What is Cybersecurity Insurance?
The Department of Homeland Security defines cybersecurity insurance as “insurance designed to mitigate losses from a variety of cyber incidents.” It is meant to cover the company’s financial losses in the event of a data breach, not to take the place of robust digital security. A data breach can have long-lasting effects on the business that no insurance policy can cover. For example, the costs of intellectual property loss and damage to the company’s public image can be difficult to estimate.
Types of Cybersecurity Insurance
Because there are so many possible threats, ways your network can be breached and related costs few companies can afford to cover everything. There is no universal standard for coverage, but cybersecurity insurance falls into two categories.
First-party insurance covers direct losses such as network infrastructure damage, business interruption and sometimes damage to the business’s reputation. Third-party insurance covers liability and secondary costs such as customer notification and compensation, forensic investigation, legal defense, lawsuits and regulatory fines.
Insurance companies offer both first and third-party cybersecurity insurance. In the United States, data-breach notification laws make third-party insurance more popular, while businesses in Europe favor first-party. That may change as the European Union begins requiring businesses to notify customers in the event of a data breach.
What to Consider Before Buying Cybersecurity Insurance
Cybersecurity policies can be complex, and it’s important not to rush into the decision. Making the wrong decision can leave your business paying for coverage you don’t need or worse, finding the policy didn’t cover what you thought it did when you need it.
Before considering a cybersecurity insurance policy to protect your network and data, review your existing insurance.

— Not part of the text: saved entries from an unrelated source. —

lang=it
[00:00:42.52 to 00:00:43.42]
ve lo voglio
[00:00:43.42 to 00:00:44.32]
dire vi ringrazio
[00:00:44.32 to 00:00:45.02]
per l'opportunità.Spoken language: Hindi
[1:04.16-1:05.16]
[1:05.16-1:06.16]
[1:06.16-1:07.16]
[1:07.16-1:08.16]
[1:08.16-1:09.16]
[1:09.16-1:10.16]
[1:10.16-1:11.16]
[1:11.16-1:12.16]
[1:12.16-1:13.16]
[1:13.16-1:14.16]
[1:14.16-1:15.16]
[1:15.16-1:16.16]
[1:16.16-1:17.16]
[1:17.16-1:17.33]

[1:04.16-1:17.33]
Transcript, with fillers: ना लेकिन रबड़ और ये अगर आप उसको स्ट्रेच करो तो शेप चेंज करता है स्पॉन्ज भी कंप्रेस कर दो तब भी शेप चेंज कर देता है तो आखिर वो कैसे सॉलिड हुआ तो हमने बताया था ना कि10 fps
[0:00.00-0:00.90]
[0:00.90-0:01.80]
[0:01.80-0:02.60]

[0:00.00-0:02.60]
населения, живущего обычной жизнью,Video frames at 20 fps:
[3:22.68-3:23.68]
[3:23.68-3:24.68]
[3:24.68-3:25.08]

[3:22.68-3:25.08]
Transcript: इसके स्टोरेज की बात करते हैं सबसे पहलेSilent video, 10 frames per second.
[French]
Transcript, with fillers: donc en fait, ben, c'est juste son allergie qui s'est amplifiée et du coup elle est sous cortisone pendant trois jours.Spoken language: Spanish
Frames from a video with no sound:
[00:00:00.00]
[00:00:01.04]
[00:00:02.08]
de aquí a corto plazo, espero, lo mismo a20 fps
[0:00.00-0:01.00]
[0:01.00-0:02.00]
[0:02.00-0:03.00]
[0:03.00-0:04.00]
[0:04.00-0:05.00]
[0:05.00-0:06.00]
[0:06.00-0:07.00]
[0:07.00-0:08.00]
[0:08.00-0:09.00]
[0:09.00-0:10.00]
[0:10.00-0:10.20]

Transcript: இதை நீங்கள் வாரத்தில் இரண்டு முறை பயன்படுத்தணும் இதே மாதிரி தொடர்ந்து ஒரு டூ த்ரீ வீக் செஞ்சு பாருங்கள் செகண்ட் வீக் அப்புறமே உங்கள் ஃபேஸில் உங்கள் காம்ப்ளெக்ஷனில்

Determine what is already covered by your existing policies, where the gaps are and which uncovered assets need the most protection.
Work with an insurance broker and don’t be afraid to ask questions. Because cybersecurity insurance is relatively new compared to other types of insurance it is subject to frequent changes. Policies are in flux due to changes in laws, regulations and best practice recommendations. A savvy broker who is familiar with cybersecurity insurance can help you avoid pitfalls and provide the necessary clarity to make the right decision.